İşte; Ak Parti grup başkanvekili Mustafa Elitaş da onları dinlemiş ve aslında kendi kendinin derdini dinleyip, kendi kendinin derdini çözercesine bir edayla şöyle açıklama yapmış:

“Ortada hak kaybı var! 13 milyon emekli bundan faydalanıyor. Sadece 2000 milletvekili emeklisi yararlanamıyor. Bütün siyasi partiler ortak önerge verirse, biz de buna katılırız!”

Vay paşalar vay!

Hak kaybıymış!

Valinin, gerisine düşmüşlermiş!

Dilendirilmek için kaçırılan çocukların karşısında, öfkeyle tavuk butu ısıran Erol Taş yattığı yerden kalksa, bu pişkinlik karşısında değil tavukların, kendi bacaklarının budunu ısırmaz mı, siz söyleyin!

Peki ya; adeta dilendirilmek için kaçırılmış çocuklar mesabesindeki garibim emekliler?

Ya onlar?

Ne yazık ki dilleri şişer de, tek bir ağızdan şu yuhu çekemezler:

“Tarihi boyunca asgari ücret, emekli aylıklarının her zaman gerisindeyken, emekli maaşlarının bu son taksimden sonra asgari ücretin yarısı kadar kalmasına ne demeli! 2002 yılında en düşük işçi emekli aylığı 257 lira iken, asgari ücret 184 lira idi! Yıl oldu 2022, en düşük emekli aylığı 2500 lira ve asgari ücret 4250 lira! Kurtlar şah olmuştur da, kuzu cürümlü emekliler için taksimat mı yapmıştır! Yuh ulan yuh!”

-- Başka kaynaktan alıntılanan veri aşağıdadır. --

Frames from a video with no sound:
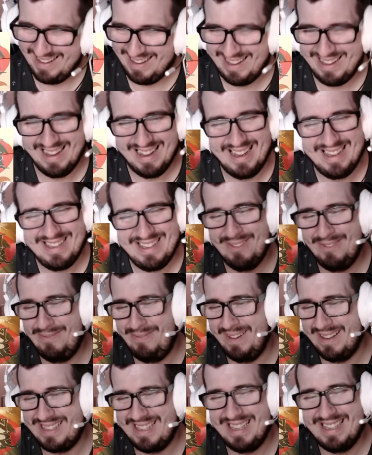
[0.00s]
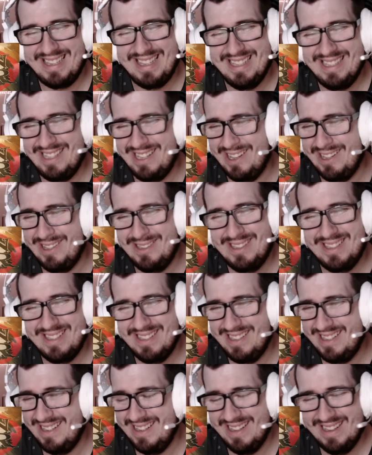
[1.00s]
You fucking idiot.
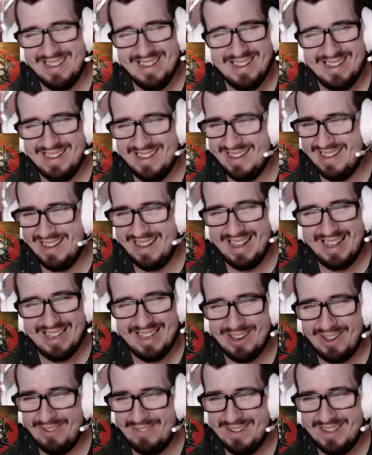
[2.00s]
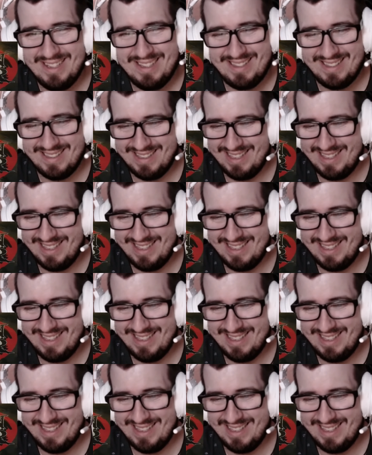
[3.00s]
I love it.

Ortada hak kaybı varmış da, bundan bir tek emekli vekiller yararlanamıyormuş!

Sanki; maaşı zamlarla 2500 TL yapılan milyonlarca emeklinin tek bir midesi var da, emekli vekil beylerin dört tane!

Vay vicdansız tosbağalar, vay!

Haksızlık diye feveran ettiğiniz maaş zammı bile 2300 TL iken (emekli maaşının kendisi kadar!) ve memleket de, dapdar bir ekonomik boğazdan geçiyor iken, nasıl da boğazınızın derdine düşmüşünüz, namütenahi kere size yuh olsun!

Diyecek çok şey var da, demeyip geçelim…

Ama demin… Hani, Çalışma ve Sosyal Güvenlik Bakanı’nın, 1500 TL’lik emekli maaşını seyyanen 1000 TL arttırmasını ve sonra da olaya Pollyanna bakışıyla baktırmak ister gibi “Ama böyle hesaplayınca zam %60 olmuş oluyor!” demesini koymuştuk ya bir yerde…

Hah!

O da durduğu yerde dursun, hatta durduğu yerde yerin dibine batsın!

Nasılsa, burcuna, devletin bütün erzak depolarını, milletin bütün açlarına kısıtsız açmış da, onun gurur sancağını çıkartıyor gibi yaptığı o “Bakan suratı”, portatif bir surattır ve bu memlekette halkın kahır depremiyle bin kez yere batırılsa da, Herkül heykelleri gibi her defasında toprak altından yeniden çıkarılmakta ve “suratsızlık suratı” ismiyle her iktidar kafasına yeniden monte edilmektedir!